Each line from the one with "[3.20-4.27s]" through the final line of the entries below must be printed exactly, and the pictures must not be.

========

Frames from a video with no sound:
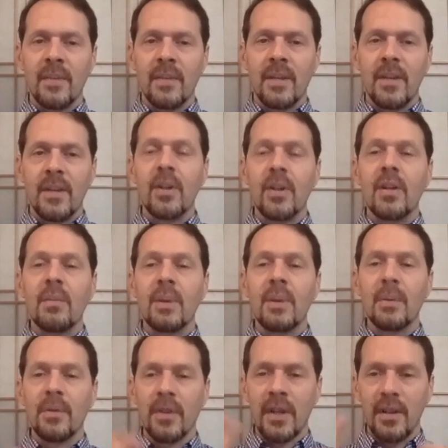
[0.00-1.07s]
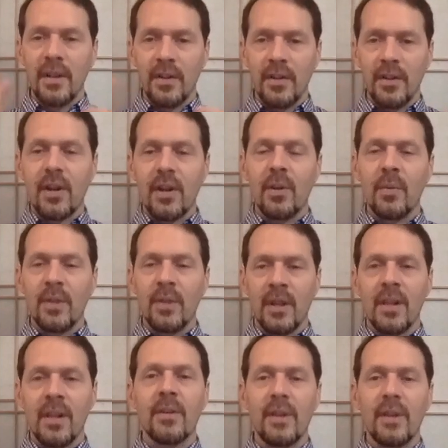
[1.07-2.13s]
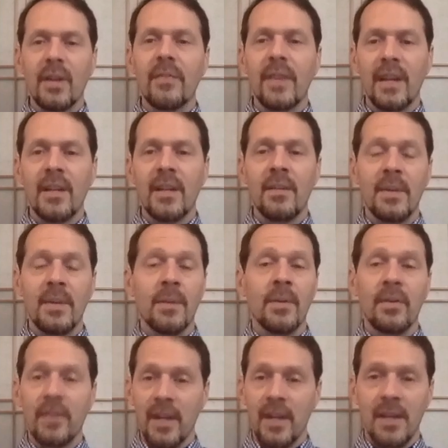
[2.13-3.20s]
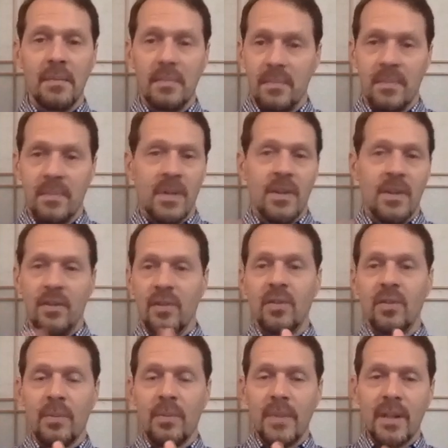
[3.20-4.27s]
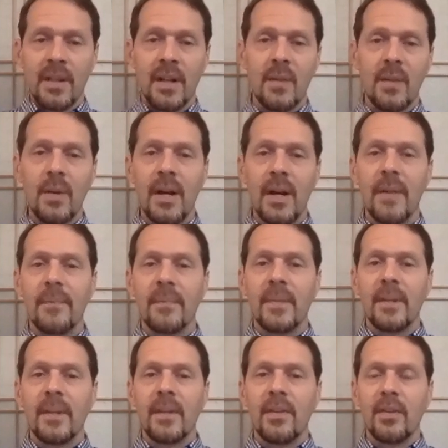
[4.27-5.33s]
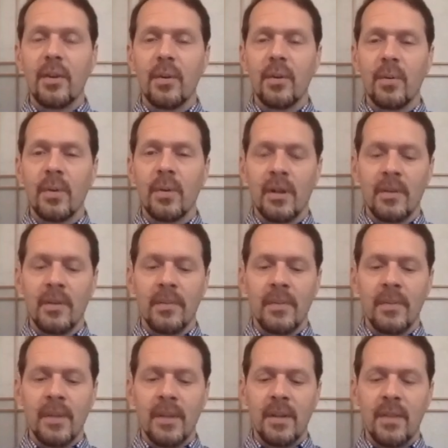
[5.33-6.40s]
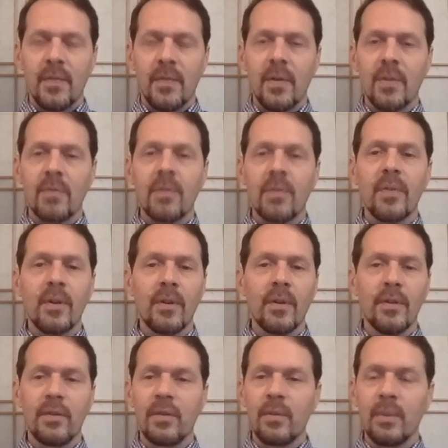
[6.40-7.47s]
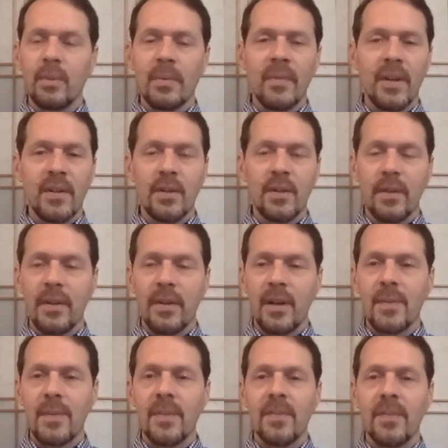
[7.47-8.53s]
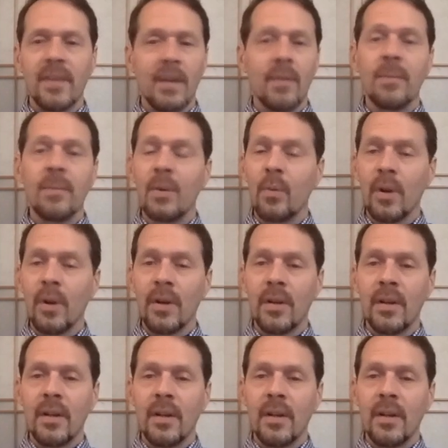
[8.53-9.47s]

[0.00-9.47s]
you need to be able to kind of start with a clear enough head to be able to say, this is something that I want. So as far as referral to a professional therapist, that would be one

========

### PROBLEM SOLUTION:
[3.20-4.27s]
[4.27-5.33s]
[5.33-6.40s]
[6.40-7.47s]
[7.47-8.53s]
[8.53-9.47s]

[0.00-9.47s]
you need to be able to kind of start with a clear enough head to be able to say, this is something that I want. So as far as referral to a professional therapist, that would be one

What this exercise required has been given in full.